The nations have become allies by fear, not by love, and now many are turning against the US government. In 2010 the IMF voted to shift the voting power to reflect the increasing economic power of China and other developing nations. The only holdout has been the US Congress, which does not want to admit that its empire is diminishing.
Because of this opposition, China, Russia, India, and other countries began to create their own trade systems that bypass the Fed’s SWIFT payments system—and the US dollar itself. Now that the alternate systems are in place, it seems that the US congress is belatedly agreeing to the IMF reforms.

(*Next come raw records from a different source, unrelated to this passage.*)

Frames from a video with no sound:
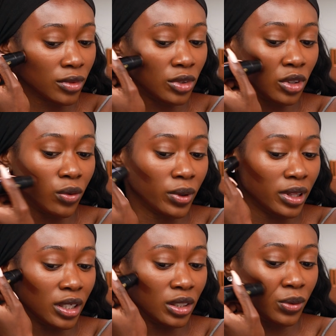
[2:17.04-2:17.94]
So with
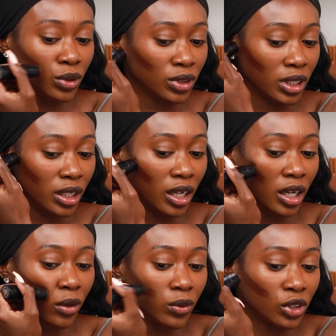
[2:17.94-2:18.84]
this
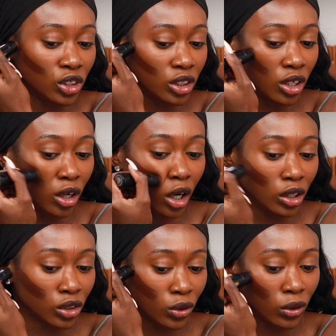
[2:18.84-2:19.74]
routine, we're just
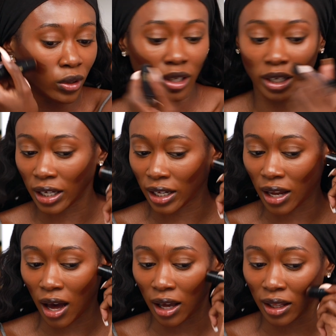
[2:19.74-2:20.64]
contouring and
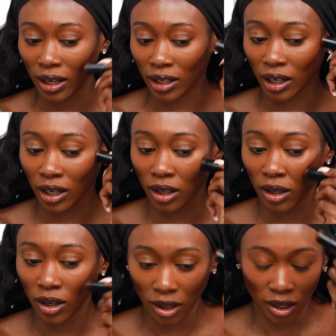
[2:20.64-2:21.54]
highlighting
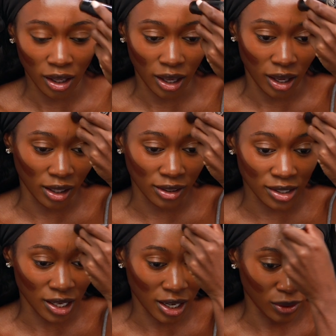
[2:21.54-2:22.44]
and
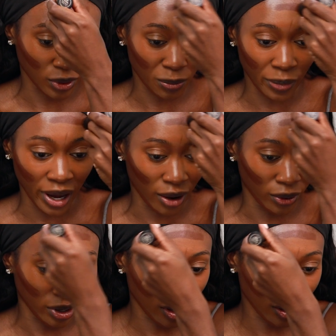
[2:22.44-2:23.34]
setting with
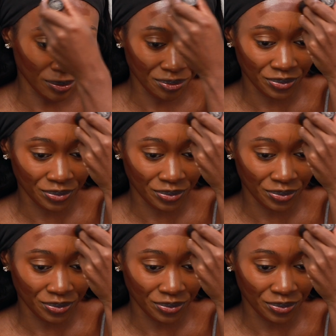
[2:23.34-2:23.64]
powder,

“WASHINGTON--U. S. lawmakers look set to ratify a five-year-old international deal to overhaul the governance of the International Monetary Fund that gives emerging markets such as China greater power at the emergency lender.

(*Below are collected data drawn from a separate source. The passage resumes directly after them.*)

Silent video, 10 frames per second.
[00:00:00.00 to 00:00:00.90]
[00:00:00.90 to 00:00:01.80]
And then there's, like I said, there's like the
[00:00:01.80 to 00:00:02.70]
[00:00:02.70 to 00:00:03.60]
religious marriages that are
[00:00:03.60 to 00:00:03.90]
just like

“Lawmaker approval would resolve a long-running grievance by emerging powers that their voice and vote at the shareholder institution doesn’t represent their growing economic heft in the world.

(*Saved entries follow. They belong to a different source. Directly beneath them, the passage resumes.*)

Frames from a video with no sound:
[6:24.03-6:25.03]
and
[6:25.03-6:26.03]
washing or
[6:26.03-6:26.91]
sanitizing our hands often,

“Congressional leaders agreed early Wednesday morning to include the changes in a catch-all spending bill, which could become law in the coming days.”
By this time, of course, it is too late to stop the alternate payment system based in China.
This comes on the heels of the Fed’s decision today to raise interest rates by .25%.
“WASHINGTON -- The Federal Reserve hiked interest rates for the first time in nearly a decade on Wednesday, signaling faith that the U.S. economy had largely overcome the wounds of the 2007-2009 financial crisis….
"The Committee judges that there has been considerable improvement in labor market conditions this year, and it is reasonably confident that inflation will rise over the medium term to its 2 percent objective," the Fed said in its policy statement, which was adopted unanimously….
“The dollar firmed modestly after the rate rise. Based on interest rate futures markets, traders expected a second hike in April.
“The median projected target interest rate for 2016 remained 1.375 percent, implying four quarter-point rate hikes next year.”
It is the first raise in nearly 10 years. The Fed is putting a smiley face on this, telling us that the economy is strong enough to handle it. But it is clear from their past reluctance to raise rates that they do not believe this themselves. They are being forced to do this in order to save face, and also because failure to raise rates would make everyone question the true state of the economy. That is what happened last September when they failed to raise the rate after promising to do so.
It will be interesting to watch the stock market. No doubt the Plunge Protection Team is poised to spend massive amounts of money buying shares of stock in order to support the markets and keep investors calm. Will they be able to keep the markets stable? We will see in the next few weeks.
In the past year the US dollar has strengthened considerably as other currencies have weakened in value. Raising interest rates normally strengthens any currency, so we should watch the value of the US dollar. If it continues to increase, it would negatively affect exports and increase imports. This would aggravate the balance of trade.
I find it curious that at the same time the Fed raises interest rates, Congress would finally consider ratifying the IMF reforms after resisting them for the past five years. These are both momentous changes that can have far-reaching economic and political effects.